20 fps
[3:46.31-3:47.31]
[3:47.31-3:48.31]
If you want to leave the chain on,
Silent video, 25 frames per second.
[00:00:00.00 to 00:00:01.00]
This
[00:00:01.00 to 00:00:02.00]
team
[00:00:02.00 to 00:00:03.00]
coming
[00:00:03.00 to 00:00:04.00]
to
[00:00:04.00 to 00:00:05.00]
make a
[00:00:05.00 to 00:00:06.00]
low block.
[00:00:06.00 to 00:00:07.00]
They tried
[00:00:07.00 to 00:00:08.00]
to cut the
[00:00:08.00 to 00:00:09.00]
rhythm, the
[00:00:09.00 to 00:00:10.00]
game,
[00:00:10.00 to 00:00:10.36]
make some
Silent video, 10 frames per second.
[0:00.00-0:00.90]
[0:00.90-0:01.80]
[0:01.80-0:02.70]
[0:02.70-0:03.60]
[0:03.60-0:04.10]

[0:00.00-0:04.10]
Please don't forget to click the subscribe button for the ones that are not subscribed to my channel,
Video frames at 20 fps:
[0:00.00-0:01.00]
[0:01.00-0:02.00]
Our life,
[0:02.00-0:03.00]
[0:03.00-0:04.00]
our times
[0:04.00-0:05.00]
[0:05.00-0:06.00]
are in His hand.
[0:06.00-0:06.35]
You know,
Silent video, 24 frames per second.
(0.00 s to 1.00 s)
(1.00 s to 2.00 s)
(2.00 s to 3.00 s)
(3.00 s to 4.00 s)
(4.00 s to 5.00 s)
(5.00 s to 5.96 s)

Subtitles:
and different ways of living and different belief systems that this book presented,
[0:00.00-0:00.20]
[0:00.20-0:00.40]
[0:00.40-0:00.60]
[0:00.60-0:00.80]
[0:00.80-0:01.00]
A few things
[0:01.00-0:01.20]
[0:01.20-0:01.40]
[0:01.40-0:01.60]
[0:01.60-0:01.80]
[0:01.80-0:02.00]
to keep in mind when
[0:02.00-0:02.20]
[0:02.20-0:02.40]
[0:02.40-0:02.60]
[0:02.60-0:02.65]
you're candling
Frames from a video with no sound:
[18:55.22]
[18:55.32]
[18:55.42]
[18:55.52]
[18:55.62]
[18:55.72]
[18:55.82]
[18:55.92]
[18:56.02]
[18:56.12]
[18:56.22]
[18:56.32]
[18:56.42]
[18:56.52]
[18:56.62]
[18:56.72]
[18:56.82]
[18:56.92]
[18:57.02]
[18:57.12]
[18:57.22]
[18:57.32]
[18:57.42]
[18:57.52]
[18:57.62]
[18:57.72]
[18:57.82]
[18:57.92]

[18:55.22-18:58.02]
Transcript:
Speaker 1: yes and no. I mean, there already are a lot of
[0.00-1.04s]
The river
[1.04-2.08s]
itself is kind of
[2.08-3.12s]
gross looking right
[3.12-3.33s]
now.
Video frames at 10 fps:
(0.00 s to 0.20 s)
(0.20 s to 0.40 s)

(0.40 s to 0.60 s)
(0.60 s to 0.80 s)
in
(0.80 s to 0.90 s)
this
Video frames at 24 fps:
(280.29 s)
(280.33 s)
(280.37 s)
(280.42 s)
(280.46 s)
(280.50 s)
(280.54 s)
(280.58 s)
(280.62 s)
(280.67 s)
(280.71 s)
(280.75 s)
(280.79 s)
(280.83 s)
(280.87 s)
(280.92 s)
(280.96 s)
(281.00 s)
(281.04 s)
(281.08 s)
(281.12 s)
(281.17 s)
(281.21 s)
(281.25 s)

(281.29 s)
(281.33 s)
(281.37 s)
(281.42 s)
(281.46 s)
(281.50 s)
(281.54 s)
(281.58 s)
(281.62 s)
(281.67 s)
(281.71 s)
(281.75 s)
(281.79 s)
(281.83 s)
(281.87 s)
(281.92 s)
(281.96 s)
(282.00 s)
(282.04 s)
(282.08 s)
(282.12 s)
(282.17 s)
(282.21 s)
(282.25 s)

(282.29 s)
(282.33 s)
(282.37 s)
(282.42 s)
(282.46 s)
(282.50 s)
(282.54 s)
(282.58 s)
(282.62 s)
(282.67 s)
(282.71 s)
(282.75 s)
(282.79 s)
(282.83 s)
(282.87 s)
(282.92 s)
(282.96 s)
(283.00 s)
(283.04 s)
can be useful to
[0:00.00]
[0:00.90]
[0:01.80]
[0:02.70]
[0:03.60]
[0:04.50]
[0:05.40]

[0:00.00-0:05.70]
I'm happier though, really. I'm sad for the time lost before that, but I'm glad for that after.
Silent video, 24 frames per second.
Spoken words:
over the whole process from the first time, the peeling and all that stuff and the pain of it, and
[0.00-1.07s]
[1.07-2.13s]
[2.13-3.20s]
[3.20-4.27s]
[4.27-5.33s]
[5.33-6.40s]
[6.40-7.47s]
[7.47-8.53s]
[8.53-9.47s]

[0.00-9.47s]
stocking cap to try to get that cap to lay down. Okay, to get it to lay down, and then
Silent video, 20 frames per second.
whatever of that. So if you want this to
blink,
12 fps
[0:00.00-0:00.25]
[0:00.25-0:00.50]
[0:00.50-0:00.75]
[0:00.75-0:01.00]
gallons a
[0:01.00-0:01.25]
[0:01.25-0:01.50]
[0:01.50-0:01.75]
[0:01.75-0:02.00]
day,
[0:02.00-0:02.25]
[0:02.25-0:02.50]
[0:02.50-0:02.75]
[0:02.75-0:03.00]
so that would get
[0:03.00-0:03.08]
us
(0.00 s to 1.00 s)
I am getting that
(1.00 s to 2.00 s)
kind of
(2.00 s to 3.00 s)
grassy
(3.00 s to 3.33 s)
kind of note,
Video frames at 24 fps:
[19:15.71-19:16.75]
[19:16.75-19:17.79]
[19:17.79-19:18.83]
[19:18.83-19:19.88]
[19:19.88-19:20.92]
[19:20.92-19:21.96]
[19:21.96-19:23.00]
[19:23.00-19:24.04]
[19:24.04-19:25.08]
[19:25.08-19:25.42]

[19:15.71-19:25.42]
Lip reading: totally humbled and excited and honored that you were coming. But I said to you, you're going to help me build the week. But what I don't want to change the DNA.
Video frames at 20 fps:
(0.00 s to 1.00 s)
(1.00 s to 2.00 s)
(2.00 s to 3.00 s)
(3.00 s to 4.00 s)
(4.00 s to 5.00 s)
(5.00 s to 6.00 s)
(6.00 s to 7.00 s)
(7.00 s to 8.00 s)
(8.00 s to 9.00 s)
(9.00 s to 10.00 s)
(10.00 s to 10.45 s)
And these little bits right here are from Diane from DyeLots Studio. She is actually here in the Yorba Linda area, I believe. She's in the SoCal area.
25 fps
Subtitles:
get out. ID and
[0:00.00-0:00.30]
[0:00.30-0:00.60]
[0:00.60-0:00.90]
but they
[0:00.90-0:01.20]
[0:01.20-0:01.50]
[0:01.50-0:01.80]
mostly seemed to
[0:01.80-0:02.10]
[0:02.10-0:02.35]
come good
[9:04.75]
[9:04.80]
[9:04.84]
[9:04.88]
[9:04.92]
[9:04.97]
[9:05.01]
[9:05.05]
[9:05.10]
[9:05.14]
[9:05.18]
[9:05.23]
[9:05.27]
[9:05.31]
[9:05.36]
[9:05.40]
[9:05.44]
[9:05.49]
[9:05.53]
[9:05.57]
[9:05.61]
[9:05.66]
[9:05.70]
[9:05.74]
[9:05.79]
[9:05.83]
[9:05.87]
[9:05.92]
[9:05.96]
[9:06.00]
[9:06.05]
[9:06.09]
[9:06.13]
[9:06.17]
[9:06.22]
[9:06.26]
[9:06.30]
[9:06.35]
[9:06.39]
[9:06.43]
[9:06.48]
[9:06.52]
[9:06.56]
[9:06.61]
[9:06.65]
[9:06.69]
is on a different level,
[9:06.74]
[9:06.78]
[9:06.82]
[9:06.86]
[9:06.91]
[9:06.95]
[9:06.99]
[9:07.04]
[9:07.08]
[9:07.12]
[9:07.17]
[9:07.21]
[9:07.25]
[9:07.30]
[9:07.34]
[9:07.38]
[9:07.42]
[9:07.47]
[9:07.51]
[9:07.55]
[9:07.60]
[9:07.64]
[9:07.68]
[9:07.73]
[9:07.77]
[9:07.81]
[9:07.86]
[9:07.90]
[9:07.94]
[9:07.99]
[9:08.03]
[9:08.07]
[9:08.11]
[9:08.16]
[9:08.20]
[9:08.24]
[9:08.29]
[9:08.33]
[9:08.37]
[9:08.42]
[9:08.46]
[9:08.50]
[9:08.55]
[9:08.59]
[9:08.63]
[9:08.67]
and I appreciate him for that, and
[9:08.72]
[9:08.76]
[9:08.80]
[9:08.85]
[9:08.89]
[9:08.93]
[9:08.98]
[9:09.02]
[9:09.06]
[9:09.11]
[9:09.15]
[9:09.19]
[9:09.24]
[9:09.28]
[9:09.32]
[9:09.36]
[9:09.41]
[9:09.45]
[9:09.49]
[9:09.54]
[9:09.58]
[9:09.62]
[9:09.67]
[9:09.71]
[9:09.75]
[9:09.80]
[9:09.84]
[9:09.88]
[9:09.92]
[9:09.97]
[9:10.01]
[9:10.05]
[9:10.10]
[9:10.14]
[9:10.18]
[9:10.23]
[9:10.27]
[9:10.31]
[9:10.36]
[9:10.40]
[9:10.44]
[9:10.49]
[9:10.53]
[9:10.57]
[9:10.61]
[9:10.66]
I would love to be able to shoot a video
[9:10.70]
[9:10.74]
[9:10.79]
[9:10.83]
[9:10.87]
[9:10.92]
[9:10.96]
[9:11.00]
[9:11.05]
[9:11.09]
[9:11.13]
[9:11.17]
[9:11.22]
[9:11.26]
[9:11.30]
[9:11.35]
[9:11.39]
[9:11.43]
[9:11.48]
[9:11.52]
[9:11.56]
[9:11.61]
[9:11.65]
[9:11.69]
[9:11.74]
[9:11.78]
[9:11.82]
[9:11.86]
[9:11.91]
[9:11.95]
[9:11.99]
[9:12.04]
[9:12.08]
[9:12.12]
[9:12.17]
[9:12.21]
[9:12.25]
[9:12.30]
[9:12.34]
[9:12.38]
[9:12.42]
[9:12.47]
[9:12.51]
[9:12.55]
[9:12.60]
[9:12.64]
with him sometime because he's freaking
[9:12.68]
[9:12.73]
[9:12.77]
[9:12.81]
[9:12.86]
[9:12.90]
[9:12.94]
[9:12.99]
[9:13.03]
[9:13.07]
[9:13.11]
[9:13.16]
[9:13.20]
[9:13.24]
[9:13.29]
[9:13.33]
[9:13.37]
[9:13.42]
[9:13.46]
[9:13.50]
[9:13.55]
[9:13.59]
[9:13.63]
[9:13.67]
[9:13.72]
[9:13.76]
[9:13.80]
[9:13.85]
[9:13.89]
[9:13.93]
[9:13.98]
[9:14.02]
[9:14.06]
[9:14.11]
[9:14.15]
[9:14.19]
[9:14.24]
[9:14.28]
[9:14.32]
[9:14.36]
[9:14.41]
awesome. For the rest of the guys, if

##########

▸ WORK TO COMPLETE: From the records above, retype only the lines starting at the line that contains "[0:00.90-0:01.80]" and ending at the line that contains "[0:02.00-0:02.20]", both included.

▸ YOUR RESPONSE:
[0:00.90-0:01.80]
[0:01.80-0:02.70]
[0:02.70-0:03.60]
[0:03.60-0:04.10]

[0:00.00-0:04.10]
Please don't forget to click the subscribe button for the ones that are not subscribed to my channel,
Video frames at 20 fps:
[0:00.00-0:01.00]
[0:01.00-0:02.00]
Our life,
[0:02.00-0:03.00]
[0:03.00-0:04.00]
our times
[0:04.00-0:05.00]
[0:05.00-0:06.00]
are in His hand.
[0:06.00-0:06.35]
You know,
Silent video, 24 frames per second.
(0.00 s to 1.00 s)
(1.00 s to 2.00 s)
(2.00 s to 3.00 s)
(3.00 s to 4.00 s)
(4.00 s to 5.00 s)
(5.00 s to 5.96 s)

Subtitles:
and different ways of living and different belief systems that this book presented,
[0:00.00-0:00.20]
[0:00.20-0:00.40]
[0:00.40-0:00.60]
[0:00.60-0:00.80]
[0:00.80-0:01.00]
A few things
[0:01.00-0:01.20]
[0:01.20-0:01.40]
[0:01.40-0:01.60]
[0:01.60-0:01.80]
[0:01.80-0:02.00]
to keep in mind when
[0:02.00-0:02.20]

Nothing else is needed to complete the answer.